]> Cypherpunks repositories - gostls13.git/commitdiff
cmd/compile: fuse before branchelim
authorJosh Bleecher Snyder <josharian@gmail.com>
Sun, 27 May 2018 16:03:45 +0000 (09:03 -0700)
committerJosh Bleecher Snyder <josharian@gmail.com>
Mon, 15 Oct 2018 16:51:08 +0000 (16:51 +0000)
The branchelim pass works better after fuse.
Running fuse before branchelim also increases
the stability of generated code amidst other compiler changes,
which was the original motivation behind this change.

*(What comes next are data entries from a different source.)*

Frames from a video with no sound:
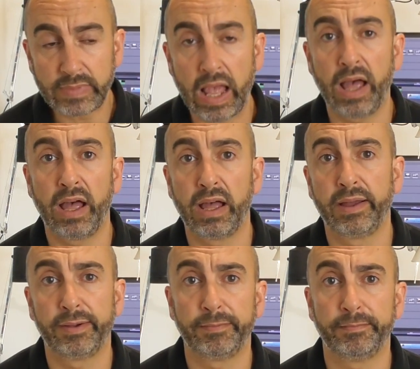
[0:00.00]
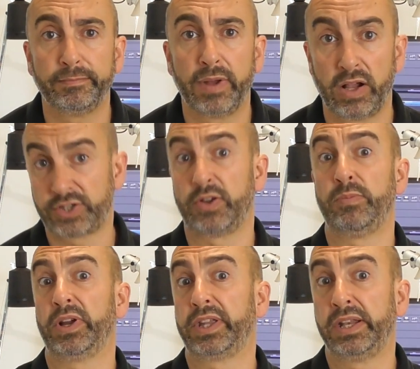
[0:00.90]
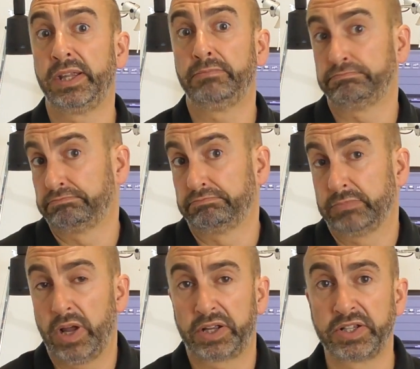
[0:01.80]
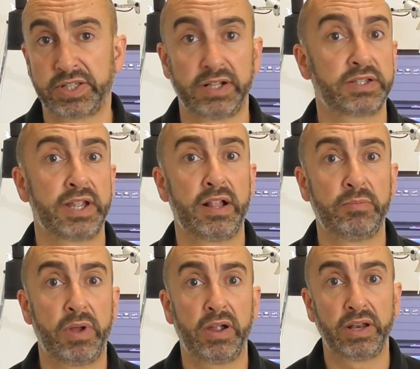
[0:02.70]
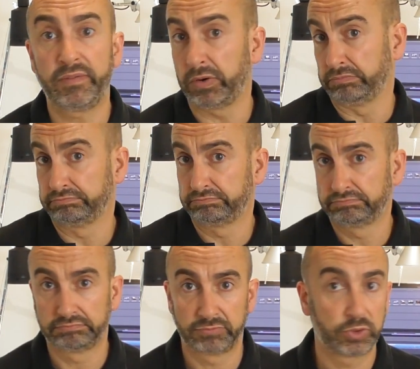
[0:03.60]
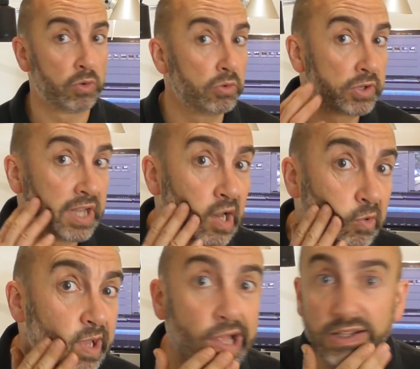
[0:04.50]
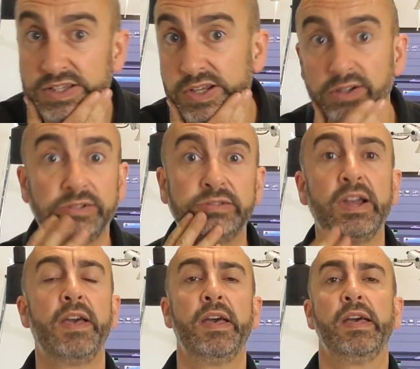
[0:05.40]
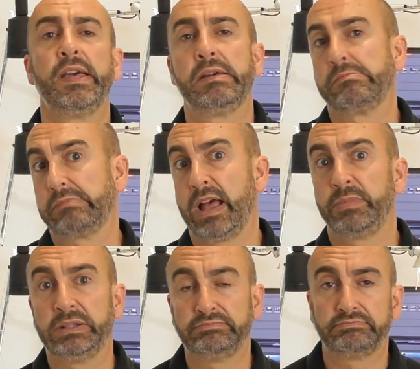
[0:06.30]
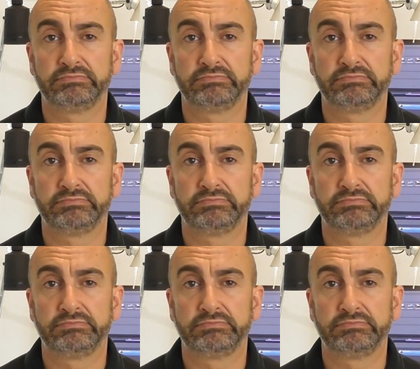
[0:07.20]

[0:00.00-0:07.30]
I sold my kidney, I can still sell my liver. Don't look yellow yet, so I mean,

The fuse pass is not cheap enough to run in its entirety
before branchelim, but the most important half of it is.
This change makes it possible to run "plain fuse" independently
and does so before branchelim.

During make.bash, elimIf occurrences increase from 4244 to 4288 (1%),
and elimIfElse occurrences increase from 989 to 1079 (9%).

Toolspeed impact is marginal; plain fuse pays for itself.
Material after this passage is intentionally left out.